_Problem details_:
In the entries that follow, find the word "frames" and report each line it is on.

┄┄┄┄┄┄┄┄┄┄

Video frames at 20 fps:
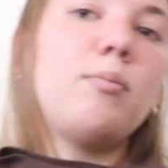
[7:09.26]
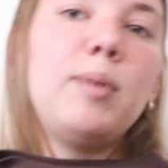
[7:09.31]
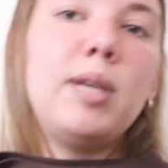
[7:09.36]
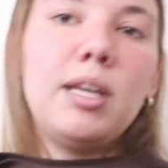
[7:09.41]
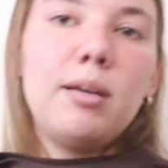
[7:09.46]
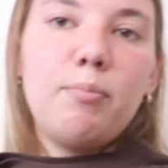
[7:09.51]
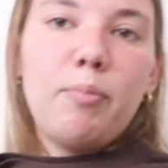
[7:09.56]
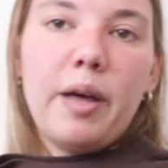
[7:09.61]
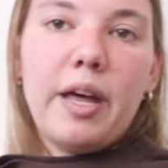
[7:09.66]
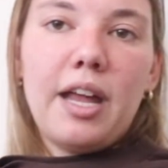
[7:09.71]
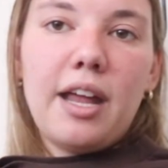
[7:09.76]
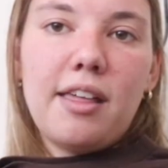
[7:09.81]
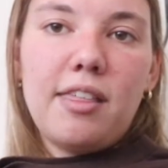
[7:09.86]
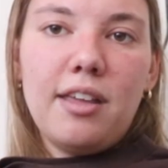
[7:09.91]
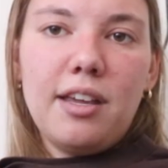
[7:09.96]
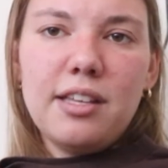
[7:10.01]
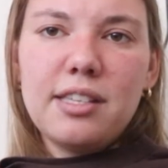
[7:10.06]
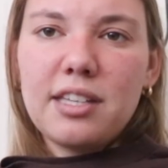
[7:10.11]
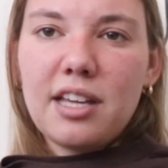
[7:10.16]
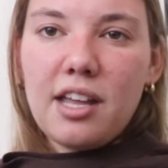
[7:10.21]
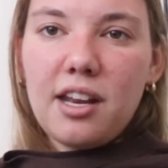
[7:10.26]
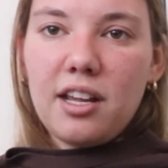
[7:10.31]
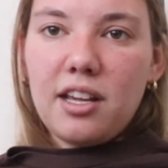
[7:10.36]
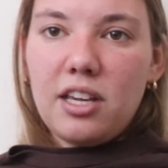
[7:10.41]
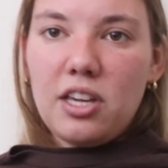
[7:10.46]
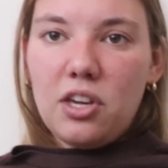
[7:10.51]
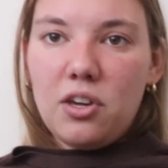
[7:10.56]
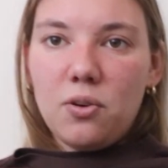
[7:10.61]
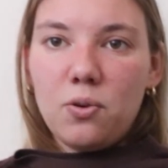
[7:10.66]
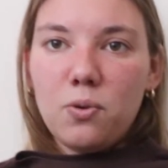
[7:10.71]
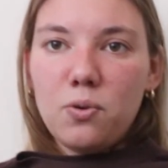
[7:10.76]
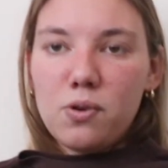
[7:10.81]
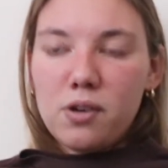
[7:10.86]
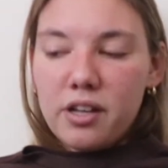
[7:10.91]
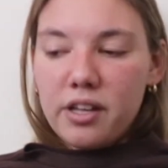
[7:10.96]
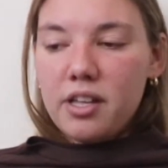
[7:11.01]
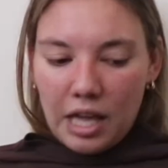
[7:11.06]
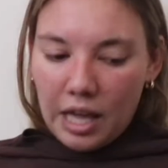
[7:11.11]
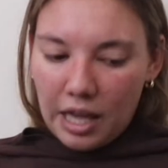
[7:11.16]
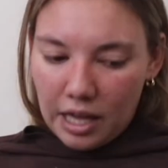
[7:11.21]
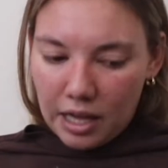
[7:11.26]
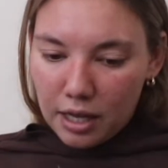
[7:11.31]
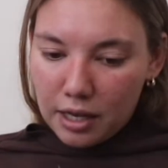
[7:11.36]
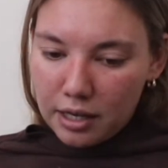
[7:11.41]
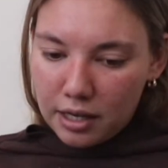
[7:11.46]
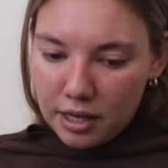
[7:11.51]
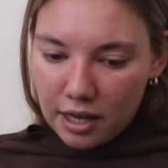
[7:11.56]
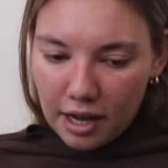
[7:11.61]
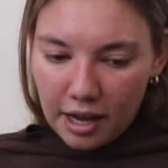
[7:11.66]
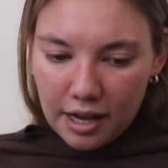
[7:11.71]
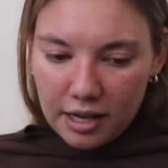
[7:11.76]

me, but I think it's kind of cute, and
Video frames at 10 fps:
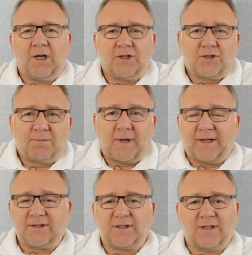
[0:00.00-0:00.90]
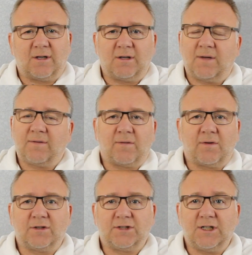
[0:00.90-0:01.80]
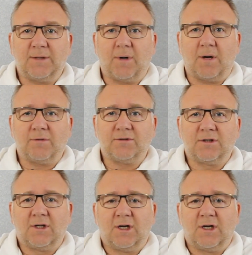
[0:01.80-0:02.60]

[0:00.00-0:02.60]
In some cases, they don't even have an IT department.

┄┄┄┄┄┄┄┄┄┄

_Result for this exercise_:
Video frames at 20 fps:
Video frames at 10 fps:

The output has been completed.